# TVM — Time Value of Money

Author:

Ken Kundert

Version:

1.0.0

Released:

2020-07-19

## What?

Time value of money calculations relate the following quantities:

• future value

• present value

• payments

• number of periods

• discount rate

tvm computes one of these values (other than discount rate) given the others.
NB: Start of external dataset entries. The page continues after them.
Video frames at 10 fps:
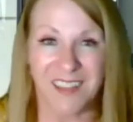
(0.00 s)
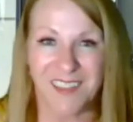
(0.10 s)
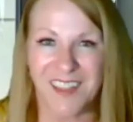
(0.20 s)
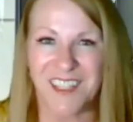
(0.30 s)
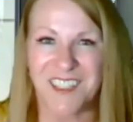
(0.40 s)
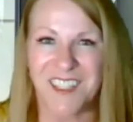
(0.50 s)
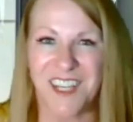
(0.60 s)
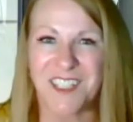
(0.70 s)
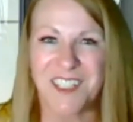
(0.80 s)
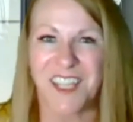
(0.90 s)
I think that's the
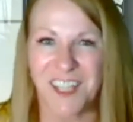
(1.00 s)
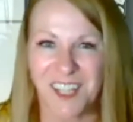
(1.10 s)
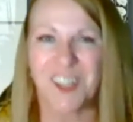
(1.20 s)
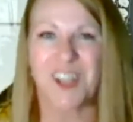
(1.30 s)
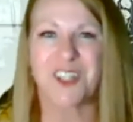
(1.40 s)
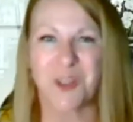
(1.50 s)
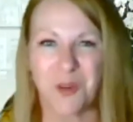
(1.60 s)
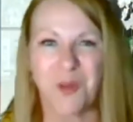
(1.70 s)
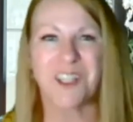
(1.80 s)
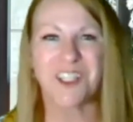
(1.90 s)
next
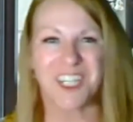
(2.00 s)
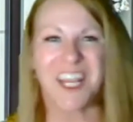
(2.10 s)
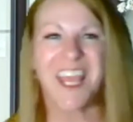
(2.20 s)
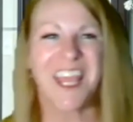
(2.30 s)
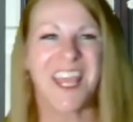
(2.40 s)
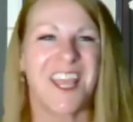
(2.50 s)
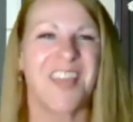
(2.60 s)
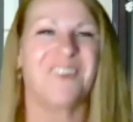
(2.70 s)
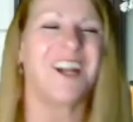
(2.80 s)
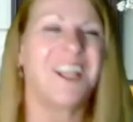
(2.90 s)
logical question, yep.
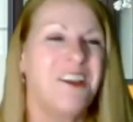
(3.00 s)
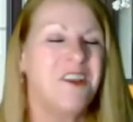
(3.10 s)
Right?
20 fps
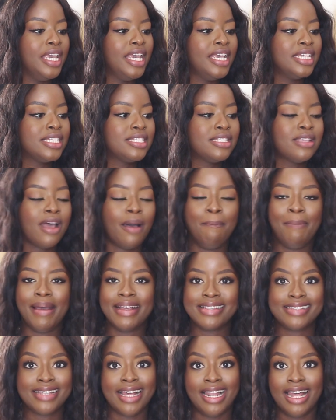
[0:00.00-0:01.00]
It's a
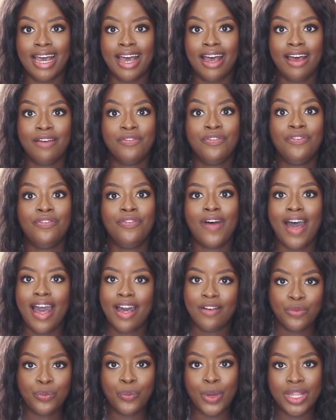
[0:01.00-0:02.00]
bestseller
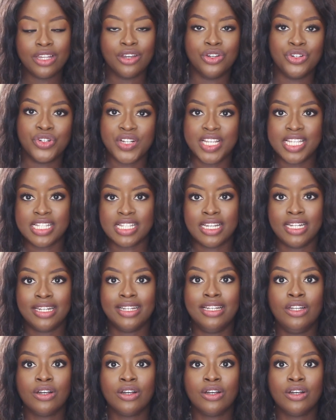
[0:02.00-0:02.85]
with good reason.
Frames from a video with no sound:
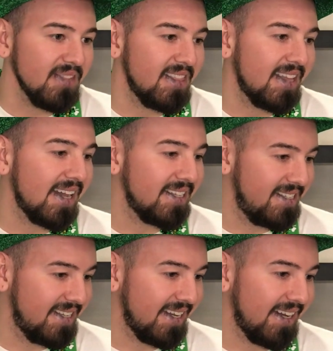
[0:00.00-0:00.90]

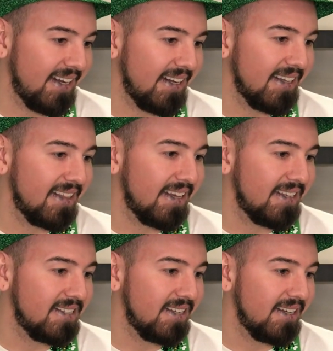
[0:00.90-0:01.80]
That
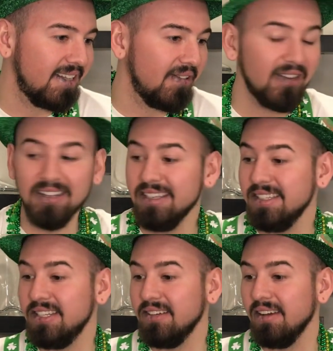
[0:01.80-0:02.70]
we're gonna
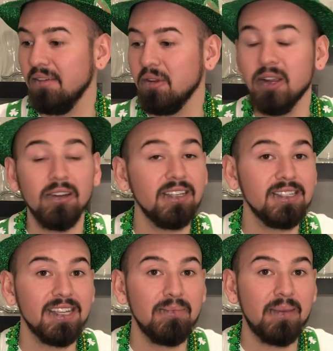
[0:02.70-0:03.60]
listen to regarding
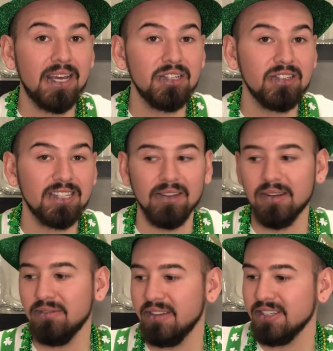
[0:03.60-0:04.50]
St. Patrick's Day.
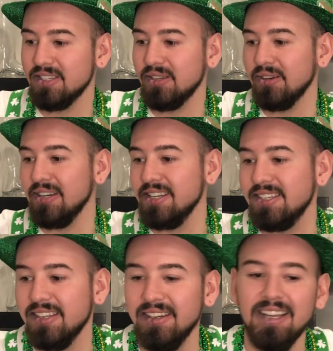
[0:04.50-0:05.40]
One of his stories.
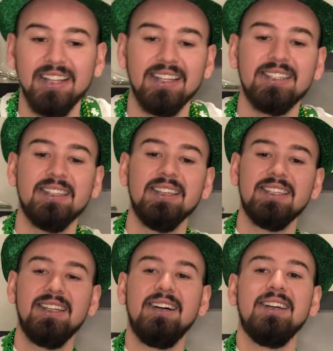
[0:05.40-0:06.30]
So let's
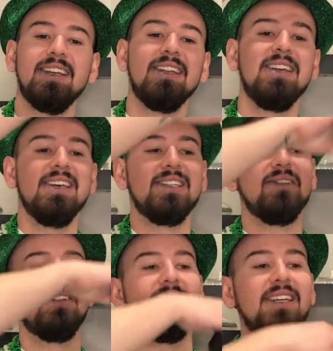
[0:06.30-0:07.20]
listen on in
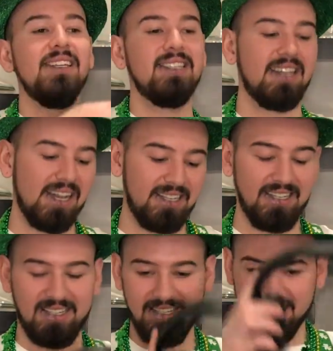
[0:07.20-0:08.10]
to what he's got
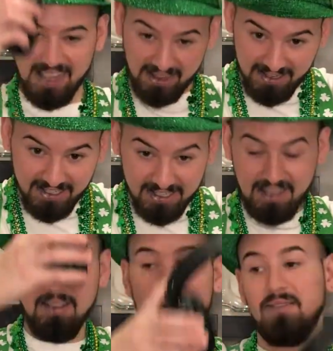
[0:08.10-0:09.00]
to say.
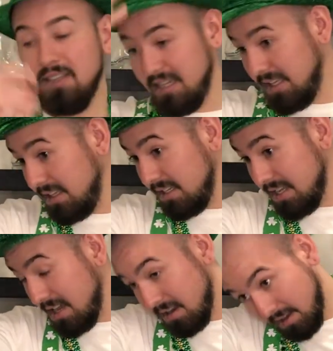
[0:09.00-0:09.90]
I'm gonna have to take this
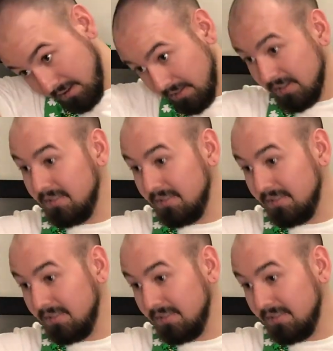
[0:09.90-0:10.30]
hat off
The number of periods is split between two values, the number of years and the number of periods per year (the frequency).

## Getting Started

Install using:

```pip3 install --user tvm
```

This installs tvm to ~/.local/bin; make sure this directory is on your path.

Usage:

```tvm [options] [fv|pv|pmt|years]
```

Options:

```-f <val>, --fv <val>     future value
-p <val>, --pv <val>     present value
-P <val>, --pmt <val>    payment per period
-y <val>, --years <val>  total number of years
-n <val>, --freq <val>   number of payments per year
-r <val>, --rate <val>   annual discount rate
-i, --ignore             ignore any previously specified values
```

If a value is not given it is recalled from the previous invocation. Specify `--ignore` to use the default values for all unspecified options, which are: pv = 0, fv = 0, pmt = 0, years = 30, freq = 12.
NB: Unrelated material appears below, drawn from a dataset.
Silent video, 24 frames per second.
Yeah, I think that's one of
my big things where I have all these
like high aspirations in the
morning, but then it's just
When the program runs, it always shows the specified values along with the computed value to make it easy for you to confirm that you used the right values. The computed value is capitalized and shown in a different color to make it easier to pick out.

## Savings Accounts

Consider case where you have a interest bearing account that pays 5% per annum compounded monthly. If you start with \$10,000, you can compute the amount you will have after 5 years with:

```tvm --pv=10000 --rate=5 --freq=12 --years=5 fv
```

The amount in 5 years is referred to as the future value (fv). The current amount is the present value (pv). The frequency is the number of periods per year. The program responds with:

```pv = \$10,000.00
pmt = \$0.00
FV = \$12,833.59
r = 5%
periods = 60
years = 5
```

periods is the total number of periods and equals the product of the years and the number of periods per year.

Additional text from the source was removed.